**MATERIAL PROVIDED:**
--
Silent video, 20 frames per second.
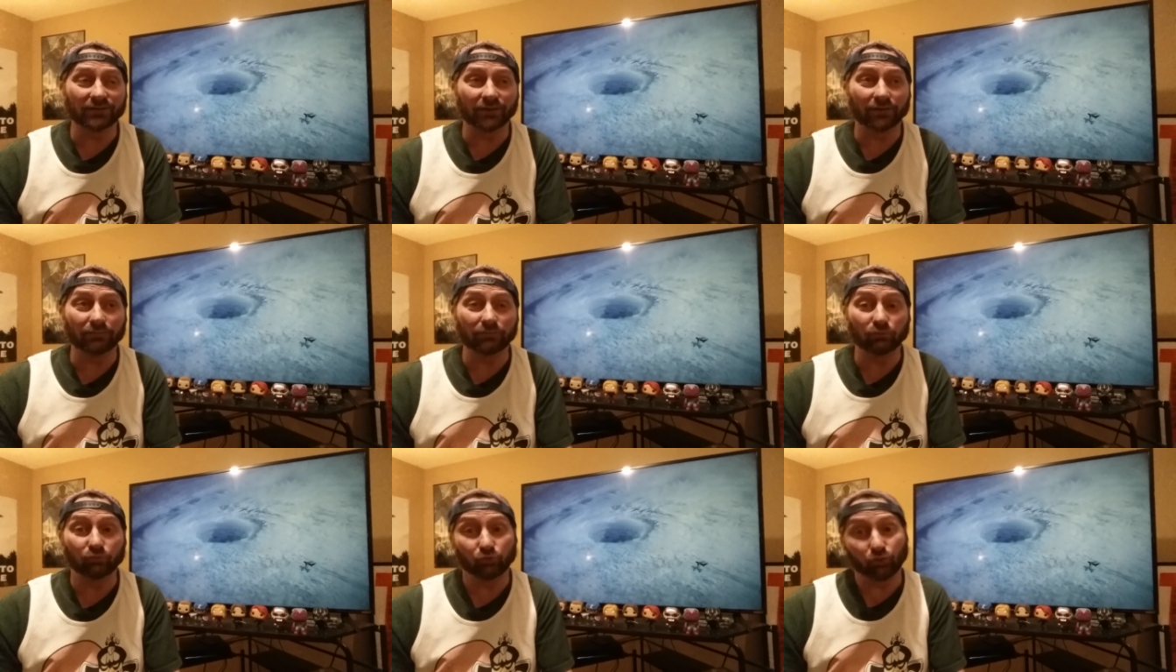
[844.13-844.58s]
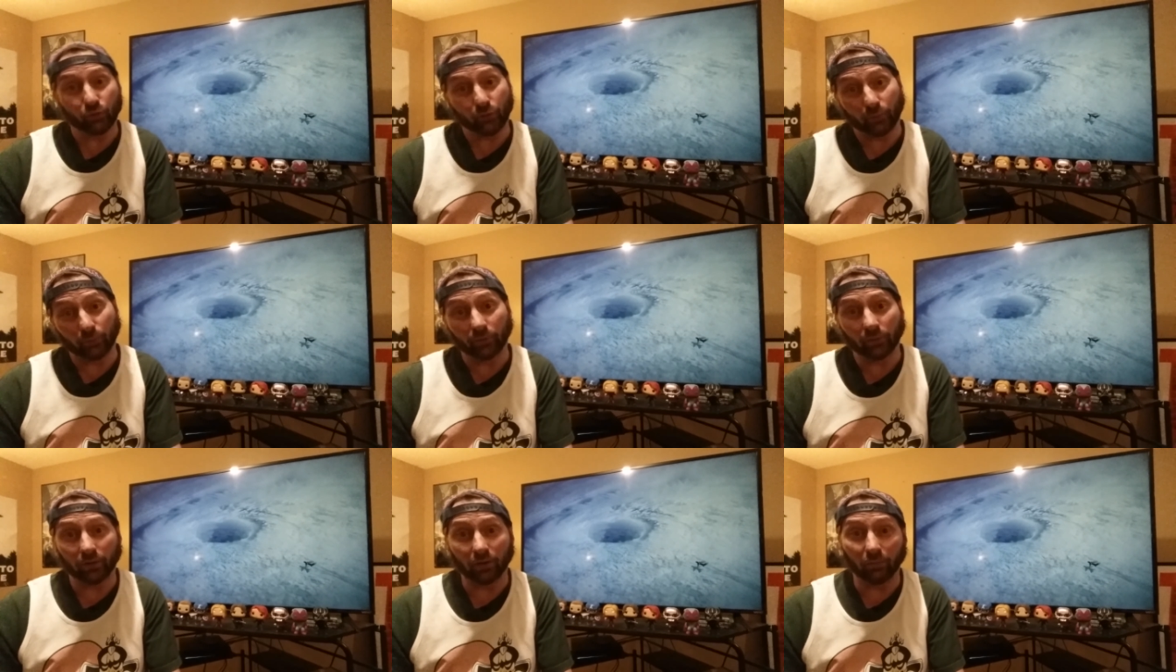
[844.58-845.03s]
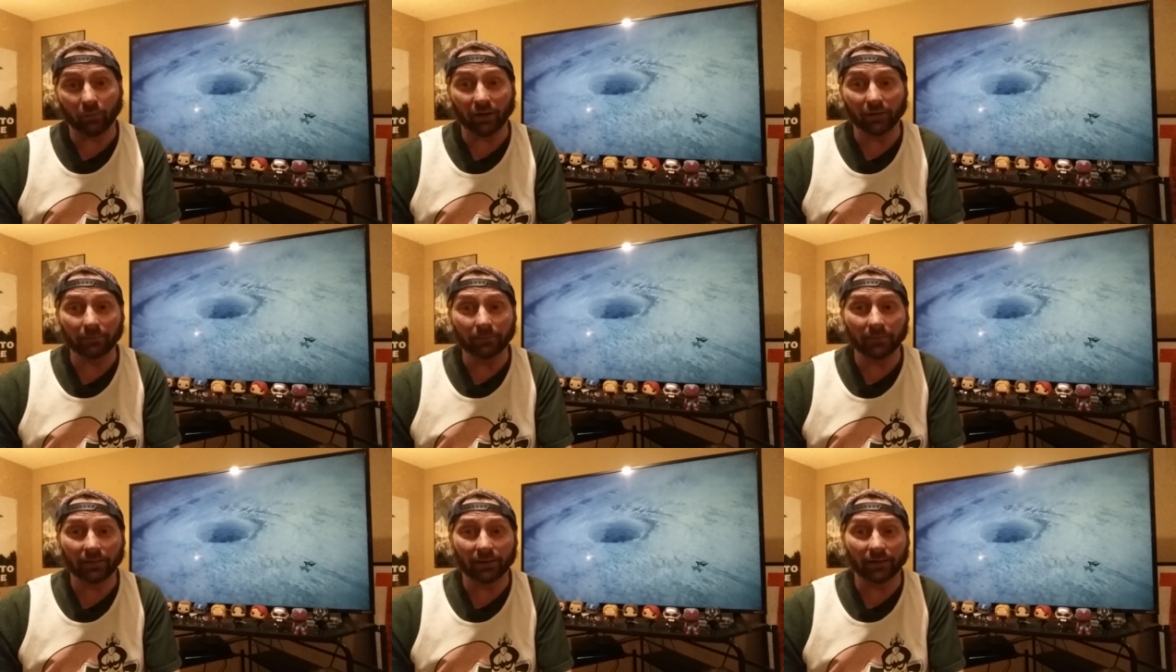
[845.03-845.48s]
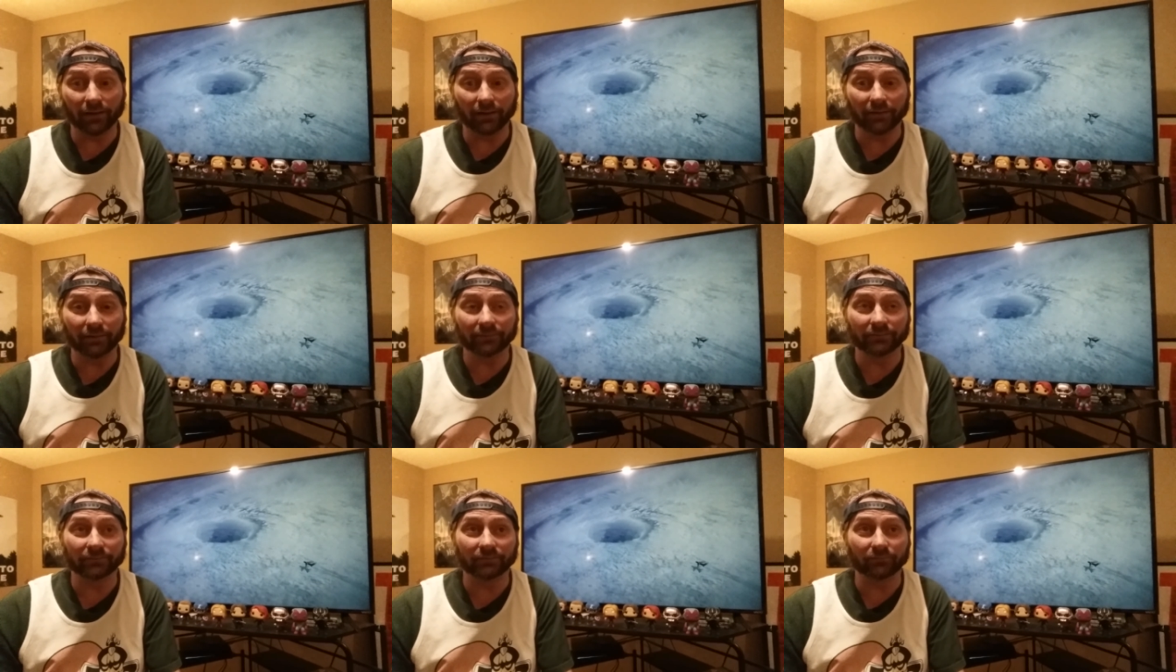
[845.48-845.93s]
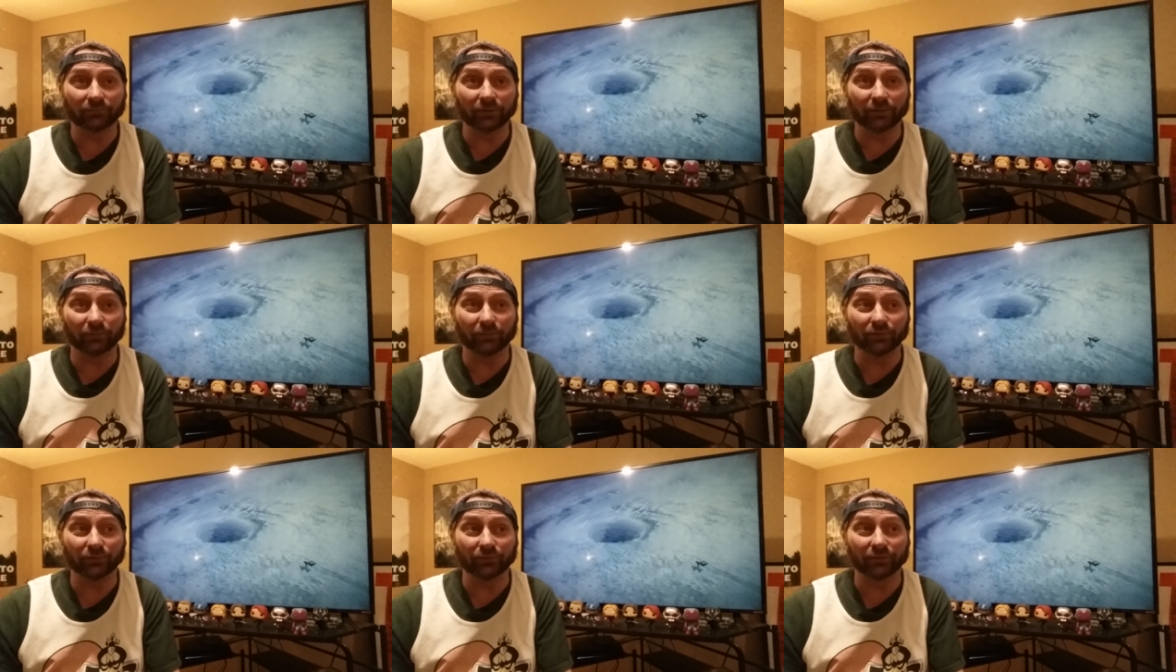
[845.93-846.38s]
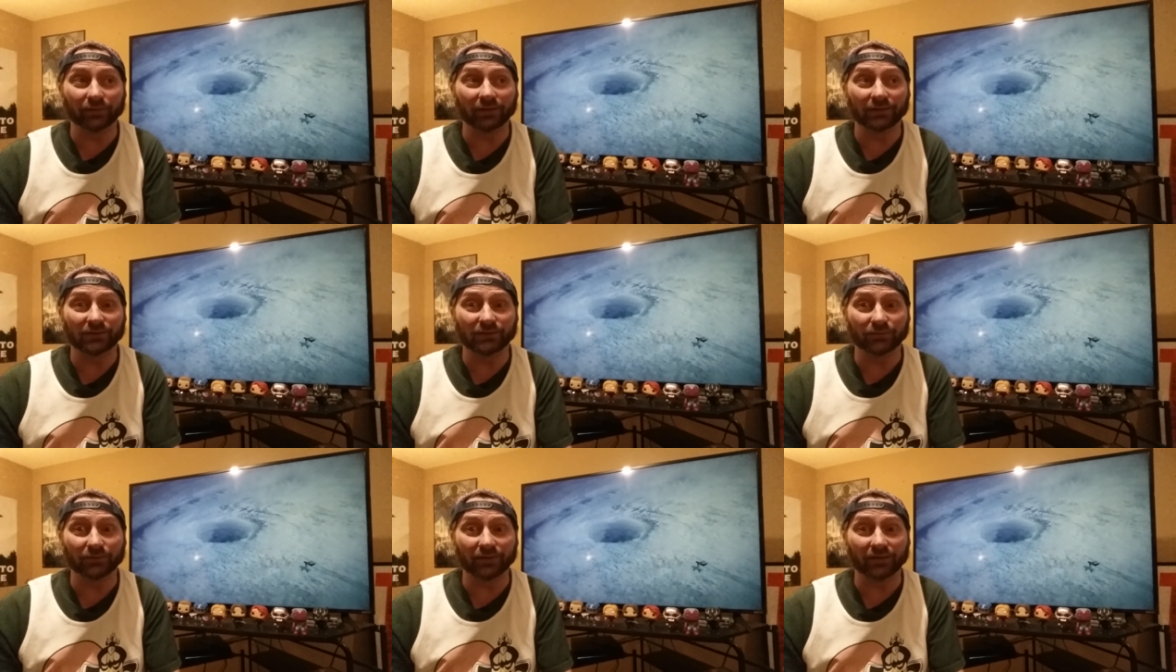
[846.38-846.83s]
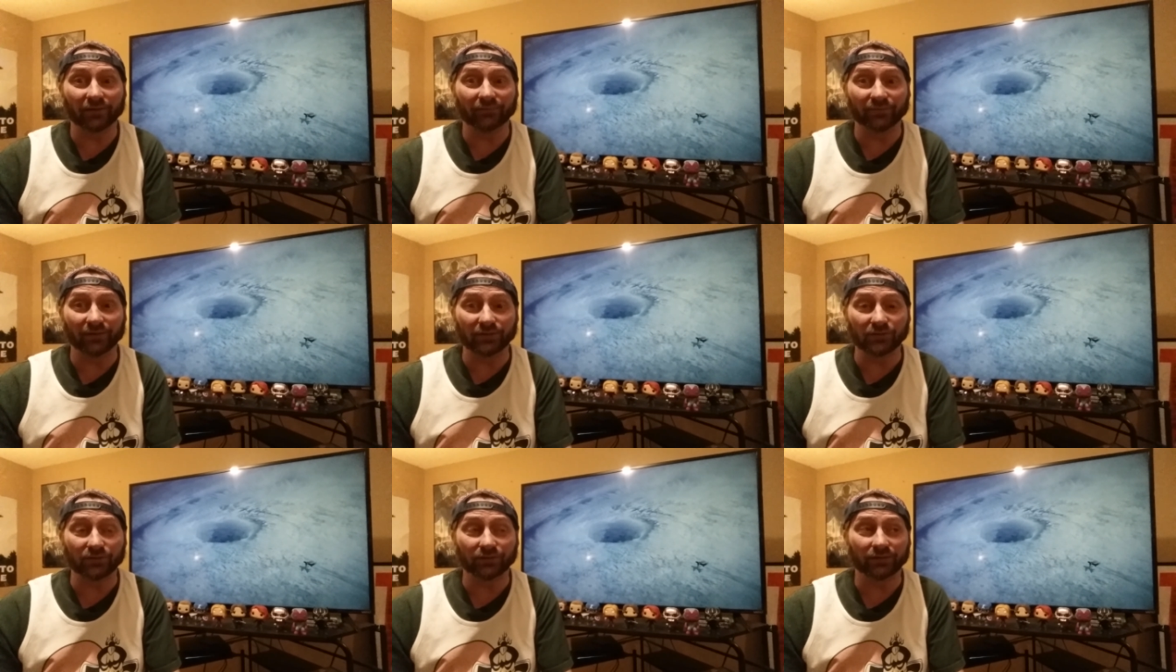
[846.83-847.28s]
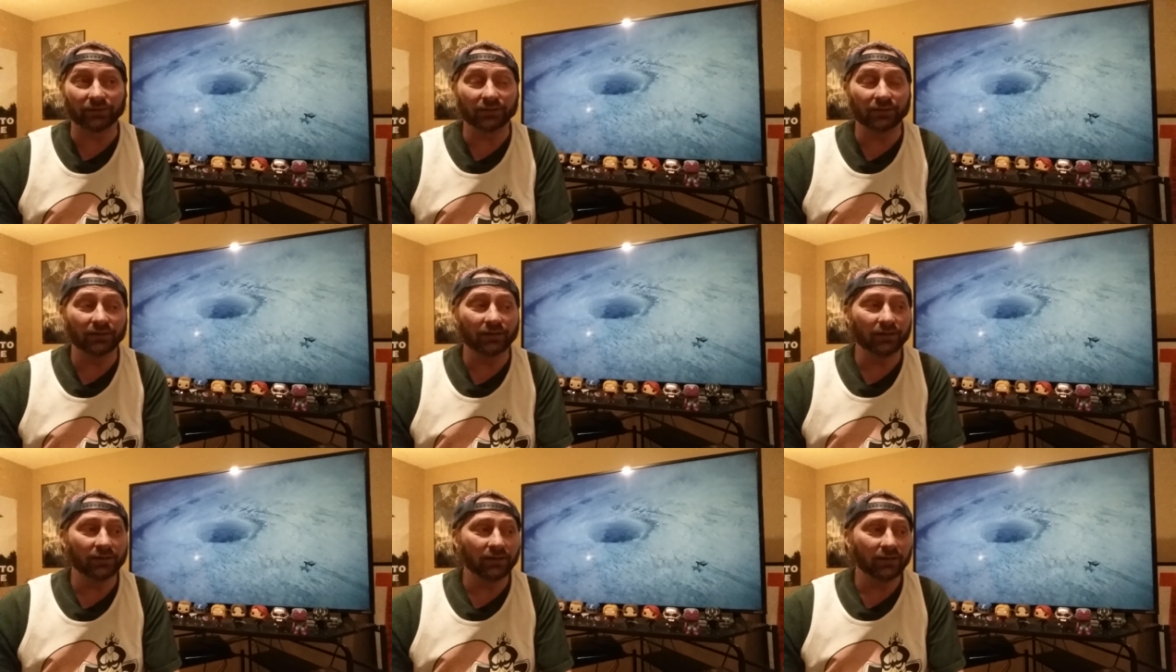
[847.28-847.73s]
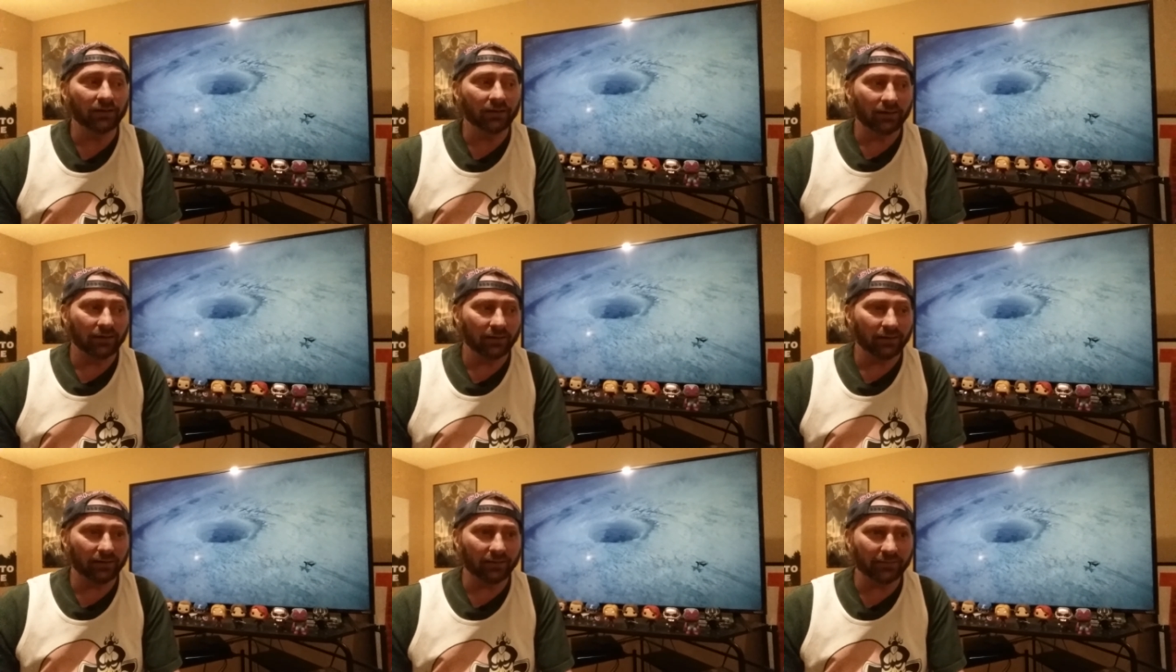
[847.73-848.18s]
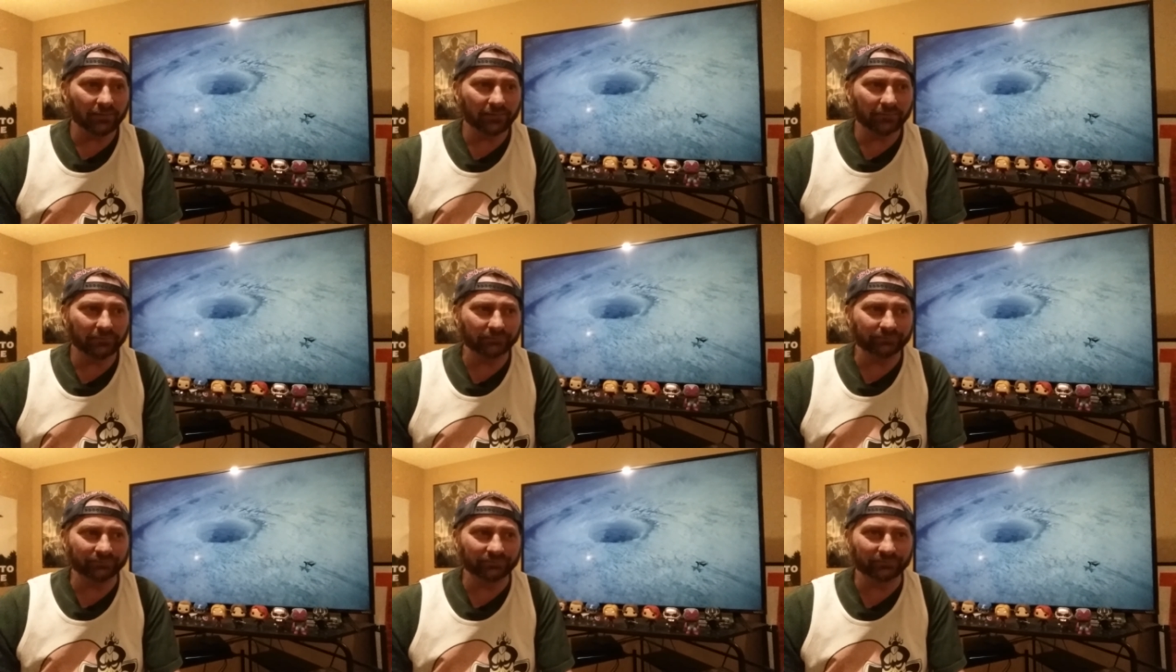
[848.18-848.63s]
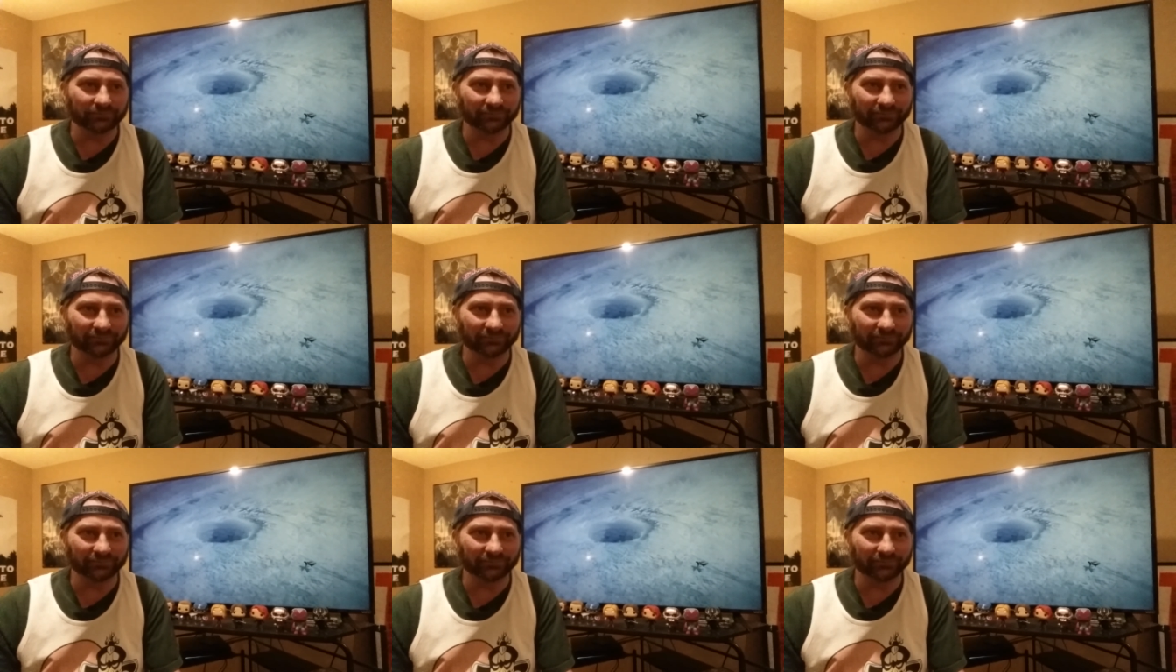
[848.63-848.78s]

So, oh well, uh, we will get to it eventually. Um,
--
**DIRECTIONS:**
Because only the text is wanted, copy each record above precisely and omit its pictures.

**TASK RESPONSE:**
Silent video, 20 frames per second.
[844.13-844.58s]
[844.58-845.03s]
[845.03-845.48s]
[845.48-845.93s]
[845.93-846.38s]
[846.38-846.83s]
[846.83-847.28s]
[847.28-847.73s]
[847.73-848.18s]
[848.18-848.63s]
[848.63-848.78s]

So, oh well, uh, we will get to it eventually. Um,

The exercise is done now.